### What is required
All of the data is to be written out again exactly, without the pictures.

*** Data supplied Section Begins ***

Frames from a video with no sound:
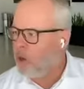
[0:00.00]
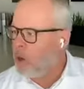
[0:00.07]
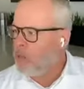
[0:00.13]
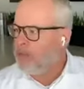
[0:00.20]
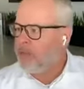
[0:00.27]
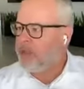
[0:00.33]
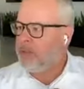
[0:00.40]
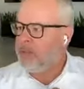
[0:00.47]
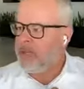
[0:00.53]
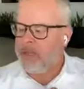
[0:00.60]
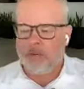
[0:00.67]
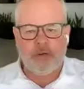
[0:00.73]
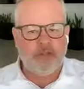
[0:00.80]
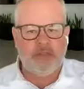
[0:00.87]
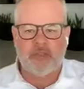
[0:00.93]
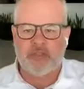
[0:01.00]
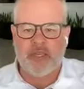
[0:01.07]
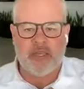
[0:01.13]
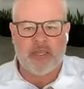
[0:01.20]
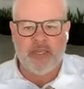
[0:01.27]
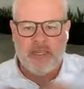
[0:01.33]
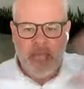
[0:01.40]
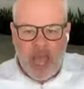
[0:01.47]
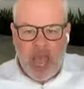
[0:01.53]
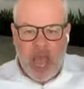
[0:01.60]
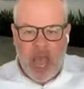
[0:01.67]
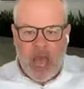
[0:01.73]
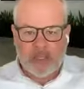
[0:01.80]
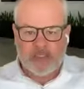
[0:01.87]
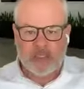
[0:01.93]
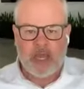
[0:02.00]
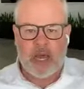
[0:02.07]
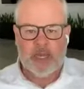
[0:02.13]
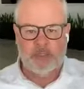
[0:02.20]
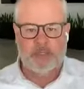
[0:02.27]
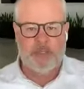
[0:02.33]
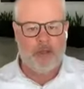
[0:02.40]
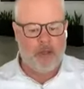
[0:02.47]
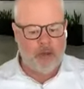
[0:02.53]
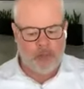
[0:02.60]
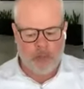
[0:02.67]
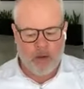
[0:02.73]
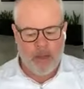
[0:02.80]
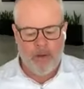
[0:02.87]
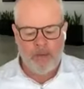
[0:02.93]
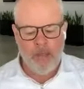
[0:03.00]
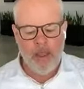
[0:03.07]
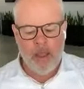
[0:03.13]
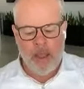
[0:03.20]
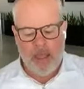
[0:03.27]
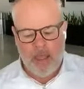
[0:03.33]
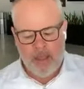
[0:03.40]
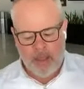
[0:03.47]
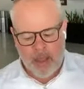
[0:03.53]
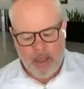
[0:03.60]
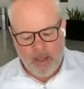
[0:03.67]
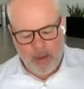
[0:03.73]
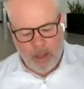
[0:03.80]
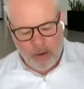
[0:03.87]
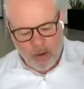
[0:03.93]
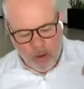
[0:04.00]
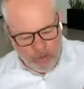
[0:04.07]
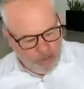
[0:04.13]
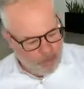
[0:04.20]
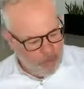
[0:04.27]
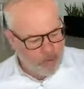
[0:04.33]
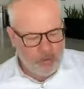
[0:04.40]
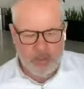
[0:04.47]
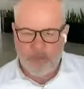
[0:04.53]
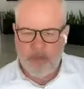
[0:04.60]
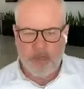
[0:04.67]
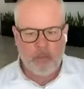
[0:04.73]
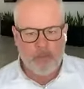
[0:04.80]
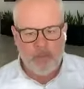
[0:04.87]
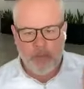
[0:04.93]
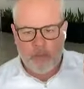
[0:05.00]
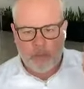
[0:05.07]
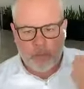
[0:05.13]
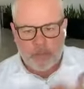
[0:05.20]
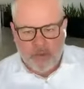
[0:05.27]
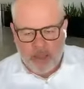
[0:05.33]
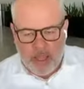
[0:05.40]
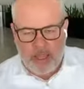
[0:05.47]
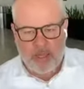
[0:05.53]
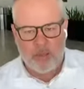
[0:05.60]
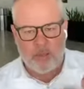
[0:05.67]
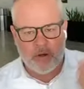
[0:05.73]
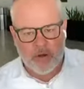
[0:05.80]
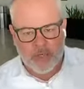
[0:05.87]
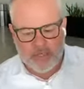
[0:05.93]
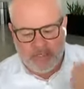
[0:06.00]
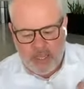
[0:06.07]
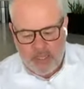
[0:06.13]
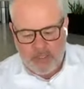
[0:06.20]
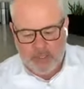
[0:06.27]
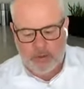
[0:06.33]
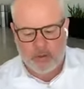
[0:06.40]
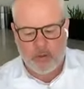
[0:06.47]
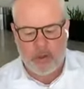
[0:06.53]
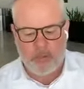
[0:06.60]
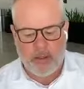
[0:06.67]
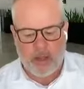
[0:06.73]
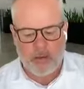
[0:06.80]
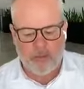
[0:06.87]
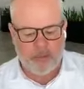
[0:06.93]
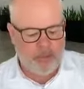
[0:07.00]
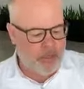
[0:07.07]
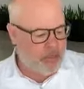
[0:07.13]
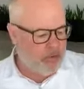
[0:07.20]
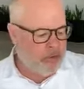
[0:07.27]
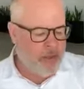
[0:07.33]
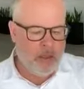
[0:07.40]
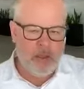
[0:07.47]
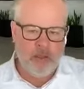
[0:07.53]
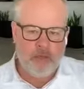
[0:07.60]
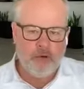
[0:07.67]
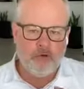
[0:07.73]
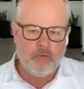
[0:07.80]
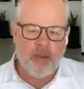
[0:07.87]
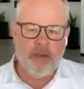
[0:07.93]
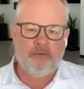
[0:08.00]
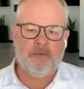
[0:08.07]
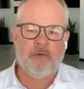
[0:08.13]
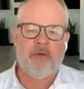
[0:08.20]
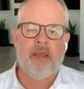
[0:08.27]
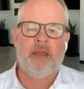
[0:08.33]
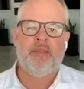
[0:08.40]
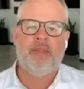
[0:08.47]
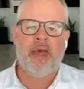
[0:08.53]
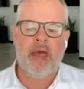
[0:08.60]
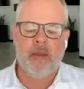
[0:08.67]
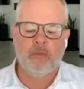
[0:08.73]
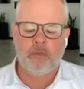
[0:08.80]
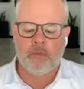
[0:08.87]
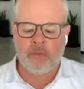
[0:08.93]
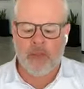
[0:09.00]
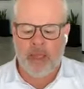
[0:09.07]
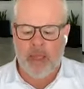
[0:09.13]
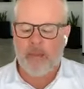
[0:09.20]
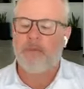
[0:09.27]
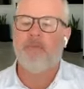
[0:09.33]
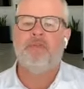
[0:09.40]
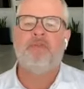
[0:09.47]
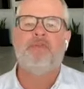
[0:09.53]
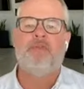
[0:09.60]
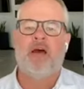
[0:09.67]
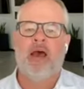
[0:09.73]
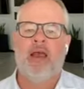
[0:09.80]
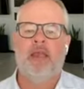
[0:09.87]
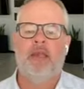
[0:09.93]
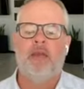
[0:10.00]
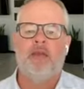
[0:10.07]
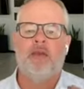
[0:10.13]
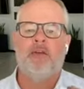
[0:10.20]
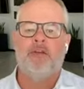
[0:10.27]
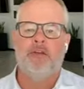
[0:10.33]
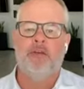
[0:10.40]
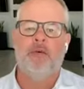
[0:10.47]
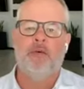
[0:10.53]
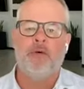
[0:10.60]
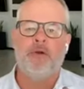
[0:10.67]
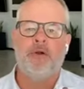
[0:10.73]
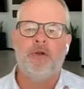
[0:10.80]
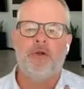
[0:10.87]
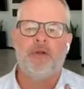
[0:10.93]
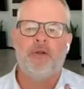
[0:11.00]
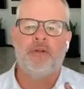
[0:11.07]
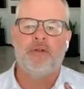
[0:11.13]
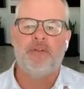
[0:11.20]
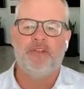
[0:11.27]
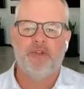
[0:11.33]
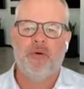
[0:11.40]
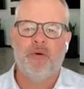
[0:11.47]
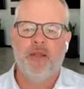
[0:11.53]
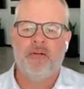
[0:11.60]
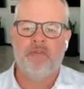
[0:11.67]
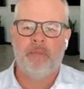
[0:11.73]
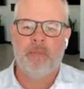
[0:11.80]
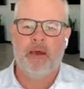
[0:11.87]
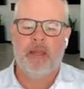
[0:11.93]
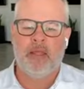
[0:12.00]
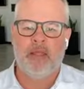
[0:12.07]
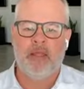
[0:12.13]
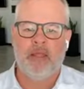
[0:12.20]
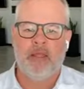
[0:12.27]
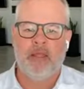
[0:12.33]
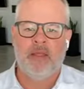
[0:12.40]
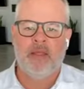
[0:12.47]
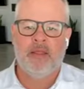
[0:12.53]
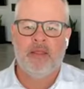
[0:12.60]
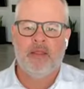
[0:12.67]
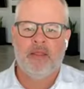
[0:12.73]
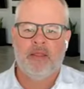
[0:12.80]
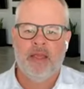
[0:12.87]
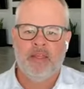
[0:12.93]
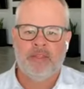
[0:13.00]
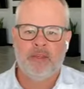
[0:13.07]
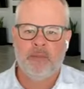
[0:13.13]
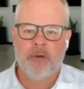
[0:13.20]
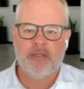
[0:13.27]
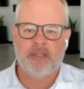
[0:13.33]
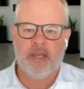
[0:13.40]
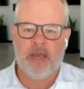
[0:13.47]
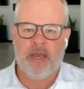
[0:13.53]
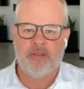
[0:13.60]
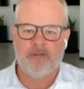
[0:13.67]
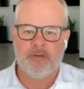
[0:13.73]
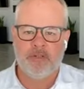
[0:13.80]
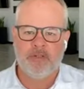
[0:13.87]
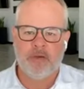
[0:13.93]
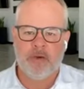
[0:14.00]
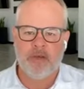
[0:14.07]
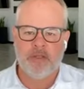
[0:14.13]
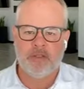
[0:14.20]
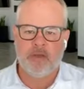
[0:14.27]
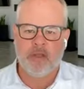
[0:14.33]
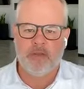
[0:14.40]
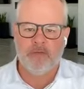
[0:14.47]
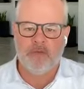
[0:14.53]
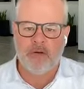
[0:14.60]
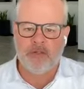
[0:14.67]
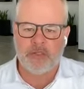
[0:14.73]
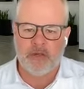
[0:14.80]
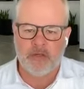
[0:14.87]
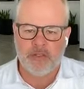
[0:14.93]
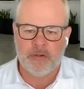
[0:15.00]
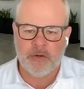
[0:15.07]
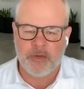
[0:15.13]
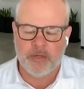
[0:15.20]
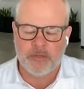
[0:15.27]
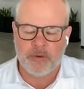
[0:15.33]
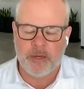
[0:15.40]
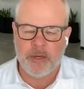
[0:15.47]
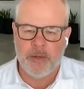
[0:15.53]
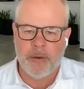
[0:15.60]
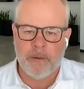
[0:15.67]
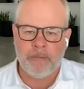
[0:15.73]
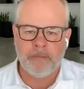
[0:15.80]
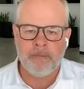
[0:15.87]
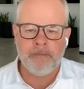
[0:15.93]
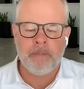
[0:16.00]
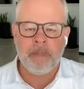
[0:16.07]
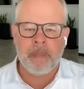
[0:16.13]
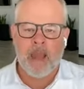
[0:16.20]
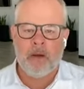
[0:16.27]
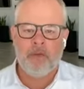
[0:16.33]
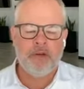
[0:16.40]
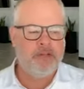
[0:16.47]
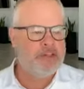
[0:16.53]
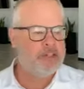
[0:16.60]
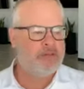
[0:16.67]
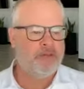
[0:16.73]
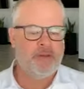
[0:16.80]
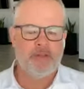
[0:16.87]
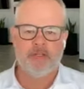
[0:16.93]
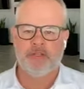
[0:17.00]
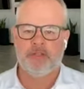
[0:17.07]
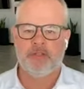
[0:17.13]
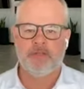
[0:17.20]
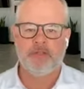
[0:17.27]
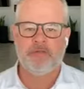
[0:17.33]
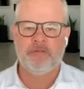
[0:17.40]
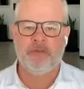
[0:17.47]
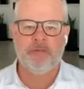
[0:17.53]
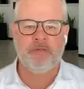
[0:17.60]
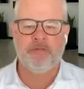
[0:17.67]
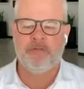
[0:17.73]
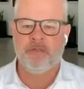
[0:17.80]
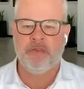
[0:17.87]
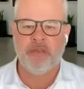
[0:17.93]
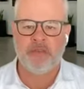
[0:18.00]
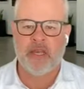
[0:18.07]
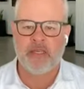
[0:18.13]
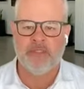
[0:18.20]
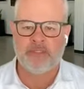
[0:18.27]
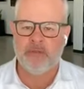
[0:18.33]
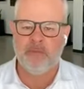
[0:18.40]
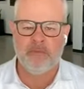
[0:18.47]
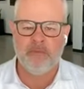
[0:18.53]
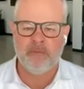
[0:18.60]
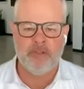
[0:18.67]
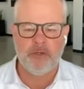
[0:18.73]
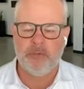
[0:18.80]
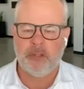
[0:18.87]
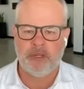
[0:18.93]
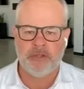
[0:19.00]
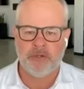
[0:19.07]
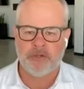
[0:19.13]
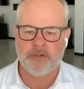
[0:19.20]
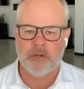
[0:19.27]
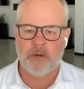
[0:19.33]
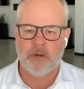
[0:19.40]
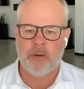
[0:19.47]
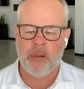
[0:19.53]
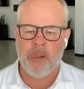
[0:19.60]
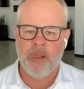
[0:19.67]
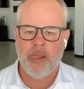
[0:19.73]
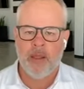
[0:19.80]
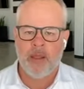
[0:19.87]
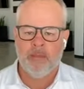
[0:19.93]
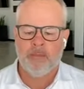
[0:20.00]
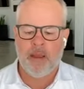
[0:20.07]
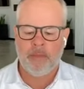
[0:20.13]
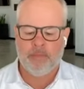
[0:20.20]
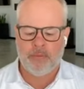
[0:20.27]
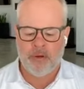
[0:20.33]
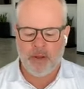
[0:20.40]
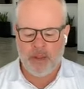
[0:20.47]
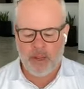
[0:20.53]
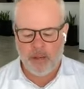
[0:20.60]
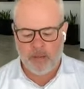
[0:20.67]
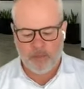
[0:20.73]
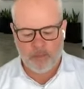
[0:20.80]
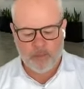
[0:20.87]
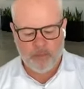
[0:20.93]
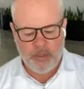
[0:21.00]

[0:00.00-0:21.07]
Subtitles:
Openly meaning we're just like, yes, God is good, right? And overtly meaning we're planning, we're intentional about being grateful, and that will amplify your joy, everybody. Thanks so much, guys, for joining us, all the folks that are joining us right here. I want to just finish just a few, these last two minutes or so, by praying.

*** Data supplied Section Ends ***

### Response
Frames from a video with no sound:
[0:00.00]
[0:00.07]
[0:00.13]
[0:00.20]
[0:00.27]
[0:00.33]
[0:00.40]
[0:00.47]
[0:00.53]
[0:00.60]
[0:00.67]
[0:00.73]
[0:00.80]
[0:00.87]
[0:00.93]
[0:01.00]
[0:01.07]
[0:01.13]
[0:01.20]
[0:01.27]
[0:01.33]
[0:01.40]
[0:01.47]
[0:01.53]
[0:01.60]
[0:01.67]
[0:01.73]
[0:01.80]
[0:01.87]
[0:01.93]
[0:02.00]
[0:02.07]
[0:02.13]
[0:02.20]
[0:02.27]
[0:02.33]
[0:02.40]
[0:02.47]
[0:02.53]
[0:02.60]
[0:02.67]
[0:02.73]
[0:02.80]
[0:02.87]
[0:02.93]
[0:03.00]
[0:03.07]
[0:03.13]
[0:03.20]
[0:03.27]
[0:03.33]
[0:03.40]
[0:03.47]
[0:03.53]
[0:03.60]
[0:03.67]
[0:03.73]
[0:03.80]
[0:03.87]
[0:03.93]
[0:04.00]
[0:04.07]
[0:04.13]
[0:04.20]
[0:04.27]
[0:04.33]
[0:04.40]
[0:04.47]
[0:04.53]
[0:04.60]
[0:04.67]
[0:04.73]
[0:04.80]
[0:04.87]
[0:04.93]
[0:05.00]
[0:05.07]
[0:05.13]
[0:05.20]
[0:05.27]
[0:05.33]
[0:05.40]
[0:05.47]
[0:05.53]
[0:05.60]
[0:05.67]
[0:05.73]
[0:05.80]
[0:05.87]
[0:05.93]
[0:06.00]
[0:06.07]
[0:06.13]
[0:06.20]
[0:06.27]
[0:06.33]
[0:06.40]
[0:06.47]
[0:06.53]
[0:06.60]
[0:06.67]
[0:06.73]
[0:06.80]
[0:06.87]
[0:06.93]
[0:07.00]
[0:07.07]
[0:07.13]
[0:07.20]
[0:07.27]
[0:07.33]
[0:07.40]
[0:07.47]
[0:07.53]
[0:07.60]
[0:07.67]
[0:07.73]
[0:07.80]
[0:07.87]
[0:07.93]
[0:08.00]
[0:08.07]
[0:08.13]
[0:08.20]
[0:08.27]
[0:08.33]
[0:08.40]
[0:08.47]
[0:08.53]
[0:08.60]
[0:08.67]
[0:08.73]
[0:08.80]
[0:08.87]
[0:08.93]
[0:09.00]
[0:09.07]
[0:09.13]
[0:09.20]
[0:09.27]
[0:09.33]
[0:09.40]
[0:09.47]
[0:09.53]
[0:09.60]
[0:09.67]
[0:09.73]
[0:09.80]
[0:09.87]
[0:09.93]
[0:10.00]
[0:10.07]
[0:10.13]
[0:10.20]
[0:10.27]
[0:10.33]
[0:10.40]
[0:10.47]
[0:10.53]
[0:10.60]
[0:10.67]
[0:10.73]
[0:10.80]
[0:10.87]
[0:10.93]
[0:11.00]
[0:11.07]
[0:11.13]
[0:11.20]
[0:11.27]
[0:11.33]
[0:11.40]
[0:11.47]
[0:11.53]
[0:11.60]
[0:11.67]
[0:11.73]
[0:11.80]
[0:11.87]
[0:11.93]
[0:12.00]
[0:12.07]
[0:12.13]
[0:12.20]
[0:12.27]
[0:12.33]
[0:12.40]
[0:12.47]
[0:12.53]
[0:12.60]
[0:12.67]
[0:12.73]
[0:12.80]
[0:12.87]
[0:12.93]
[0:13.00]
[0:13.07]
[0:13.13]
[0:13.20]
[0:13.27]
[0:13.33]
[0:13.40]
[0:13.47]
[0:13.53]
[0:13.60]
[0:13.67]
[0:13.73]
[0:13.80]
[0:13.87]
[0:13.93]
[0:14.00]
[0:14.07]
[0:14.13]
[0:14.20]
[0:14.27]
[0:14.33]
[0:14.40]
[0:14.47]
[0:14.53]
[0:14.60]
[0:14.67]
[0:14.73]
[0:14.80]
[0:14.87]
[0:14.93]
[0:15.00]
[0:15.07]
[0:15.13]
[0:15.20]
[0:15.27]
[0:15.33]
[0:15.40]
[0:15.47]
[0:15.53]
[0:15.60]
[0:15.67]
[0:15.73]
[0:15.80]
[0:15.87]
[0:15.93]
[0:16.00]
[0:16.07]
[0:16.13]
[0:16.20]
[0:16.27]
[0:16.33]
[0:16.40]
[0:16.47]
[0:16.53]
[0:16.60]
[0:16.67]
[0:16.73]
[0:16.80]
[0:16.87]
[0:16.93]
[0:17.00]
[0:17.07]
[0:17.13]
[0:17.20]
[0:17.27]
[0:17.33]
[0:17.40]
[0:17.47]
[0:17.53]
[0:17.60]
[0:17.67]
[0:17.73]
[0:17.80]
[0:17.87]
[0:17.93]
[0:18.00]
[0:18.07]
[0:18.13]
[0:18.20]
[0:18.27]
[0:18.33]
[0:18.40]
[0:18.47]
[0:18.53]
[0:18.60]
[0:18.67]
[0:18.73]
[0:18.80]
[0:18.87]
[0:18.93]
[0:19.00]
[0:19.07]
[0:19.13]
[0:19.20]
[0:19.27]
[0:19.33]
[0:19.40]
[0:19.47]
[0:19.53]
[0:19.60]
[0:19.67]
[0:19.73]
[0:19.80]
[0:19.87]
[0:19.93]
[0:20.00]
[0:20.07]
[0:20.13]
[0:20.20]
[0:20.27]
[0:20.33]
[0:20.40]
[0:20.47]
[0:20.53]
[0:20.60]
[0:20.67]
[0:20.73]
[0:20.80]
[0:20.87]
[0:20.93]
[0:21.00]

[0:00.00-0:21.07]
Subtitles:
Openly meaning we're just like, yes, God is good, right? And overtly meaning we're planning, we're intentional about being grateful, and that will amplify your joy, everybody. Thanks so much, guys, for joining us, all the folks that are joining us right here. I want to just finish just a few, these last two minutes or so, by praying.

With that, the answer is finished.